Does HDFS Use Zookeeper?
If you are new to Hadoop you might not be familiar with Zookeeper. You have probably heard of it but aren’t quite sure why it is needed or what it is used for. You might be wondering specifically, “Does HDFS use ZooKeeper?”.
Answer: Yes, in newer versions. It uses it but doesn’t need it unless you are using a cluster.
Older versions of Hadoop do not use Zookeeper. This includes 1.x. Starting with version 2.0, Hadoop does use Zookeeper for clustering. You don’t absolutely need Zookeeper if you aren’t running a cluster. You can create a non-clustered version of Hadoop ( for example in a lab environment ). When you do this it is completely possible to use HDFS without Zookeeper.
See our Zookeeper guide HERE.
Why does Hadoop need ZooKeeper?
Hadoop itself doesn’t necessarily need Zookeeper unless you are running a cluster. Hadoop does use Zookeeper for clustering though. Other components that operate within the Hadoop ecosystem, such as HBase, do need Zookeeper. You will need Zookeeper if you plan on running HBase.

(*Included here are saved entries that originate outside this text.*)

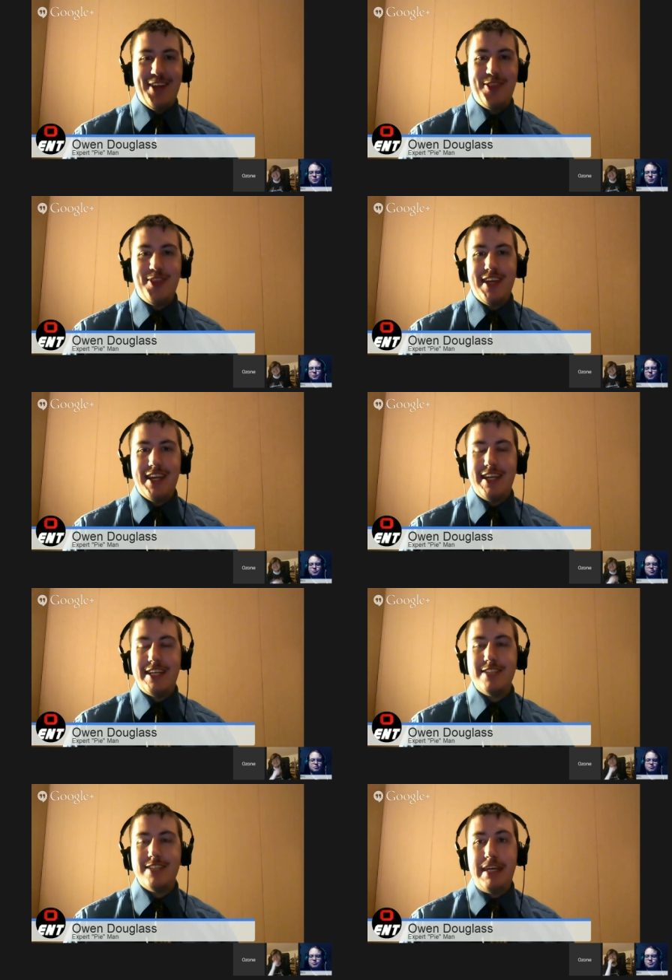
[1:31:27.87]
think
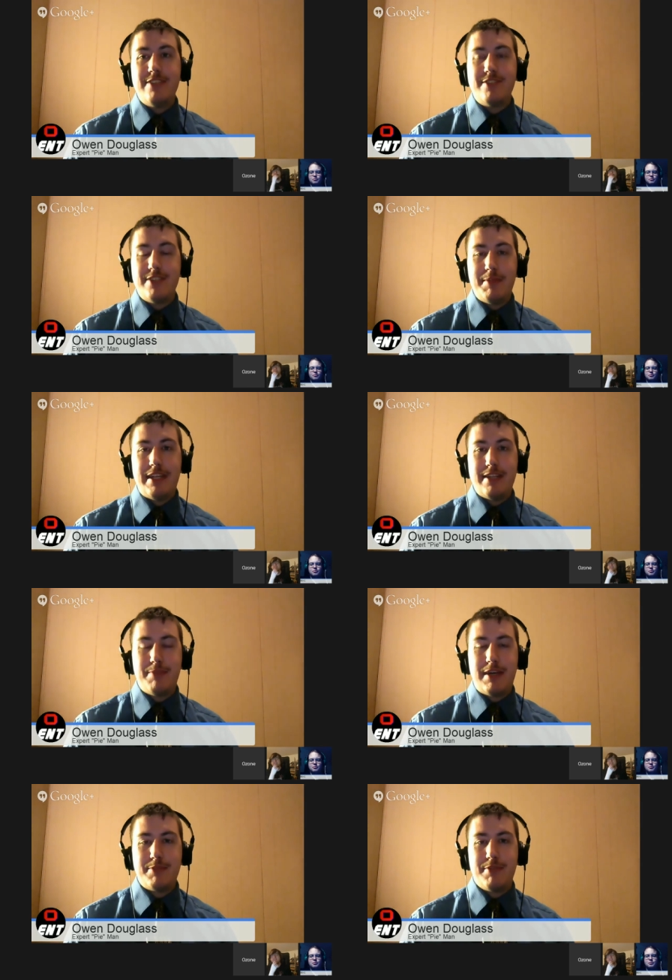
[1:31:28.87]
his Mii is going to be in
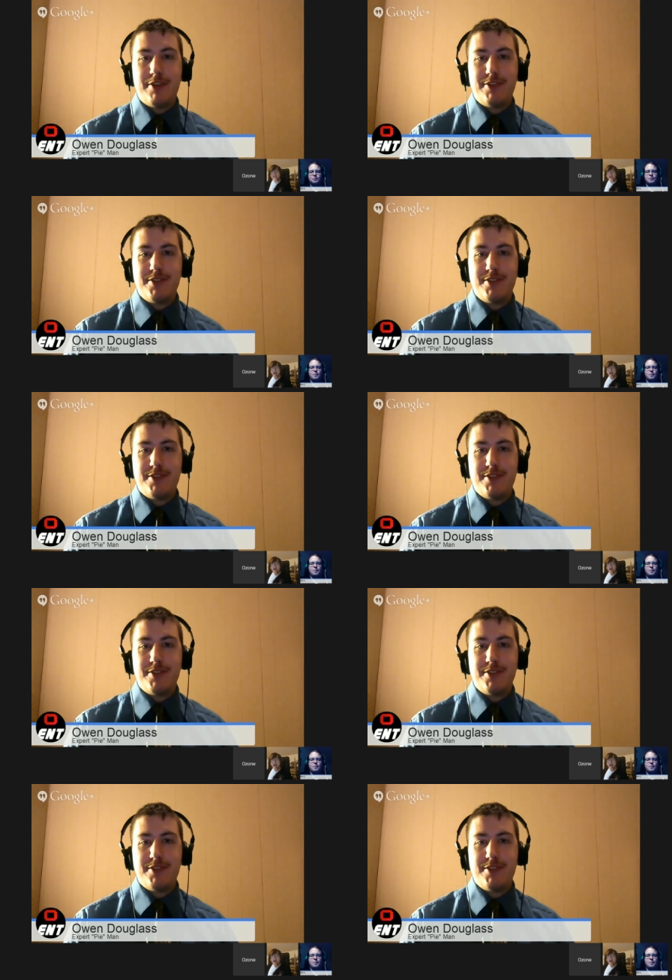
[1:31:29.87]
Smash Brothers.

Zookeeper is relatively easy to set up but it does take a bit of admin work.
ZooKeeper vs YARN
YARN and Zookeeper do somewhat different things. Comparing them is like comparing apples and oranges. They are both fruit but different. YARN actually uses Zookeeper for clustering.

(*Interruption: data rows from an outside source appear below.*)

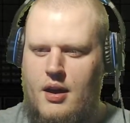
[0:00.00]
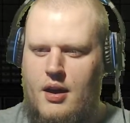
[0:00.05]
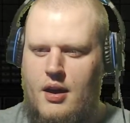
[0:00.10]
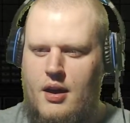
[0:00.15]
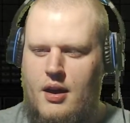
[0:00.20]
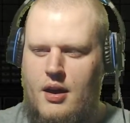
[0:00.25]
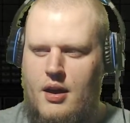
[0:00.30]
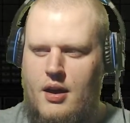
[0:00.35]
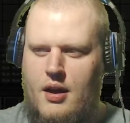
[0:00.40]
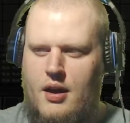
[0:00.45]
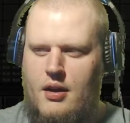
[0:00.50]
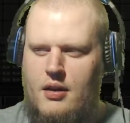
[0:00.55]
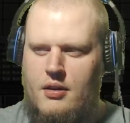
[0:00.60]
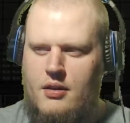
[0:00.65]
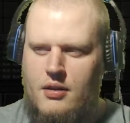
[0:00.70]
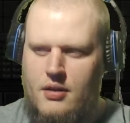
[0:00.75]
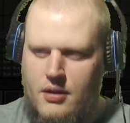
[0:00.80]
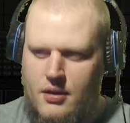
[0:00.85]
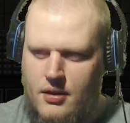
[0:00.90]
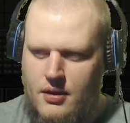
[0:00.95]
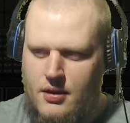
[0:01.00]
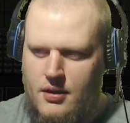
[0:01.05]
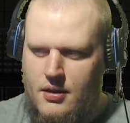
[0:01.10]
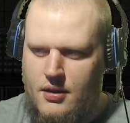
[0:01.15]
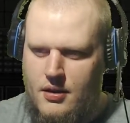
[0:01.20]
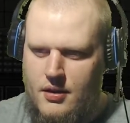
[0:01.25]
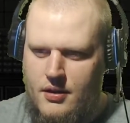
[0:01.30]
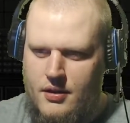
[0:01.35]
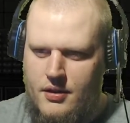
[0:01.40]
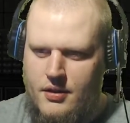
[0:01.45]

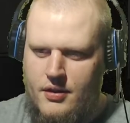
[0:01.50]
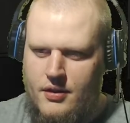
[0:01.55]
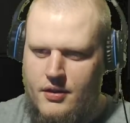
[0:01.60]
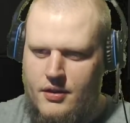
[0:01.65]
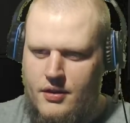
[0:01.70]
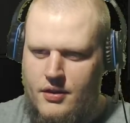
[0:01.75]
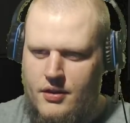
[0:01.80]
(silence)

YARN handles resource allocation and scheduling for a cluster of nodes. It handles job requests and scheduling. It manages priorities, fairness, scheduling strategies, resource constraints, and rules.
ZooKeeper is a cluster by itself. It provides distributed synchronization and naming. It can store bits of information. It is often used for leader election. While ZooKeeper is a cluster itself it is used by other services for their clustering.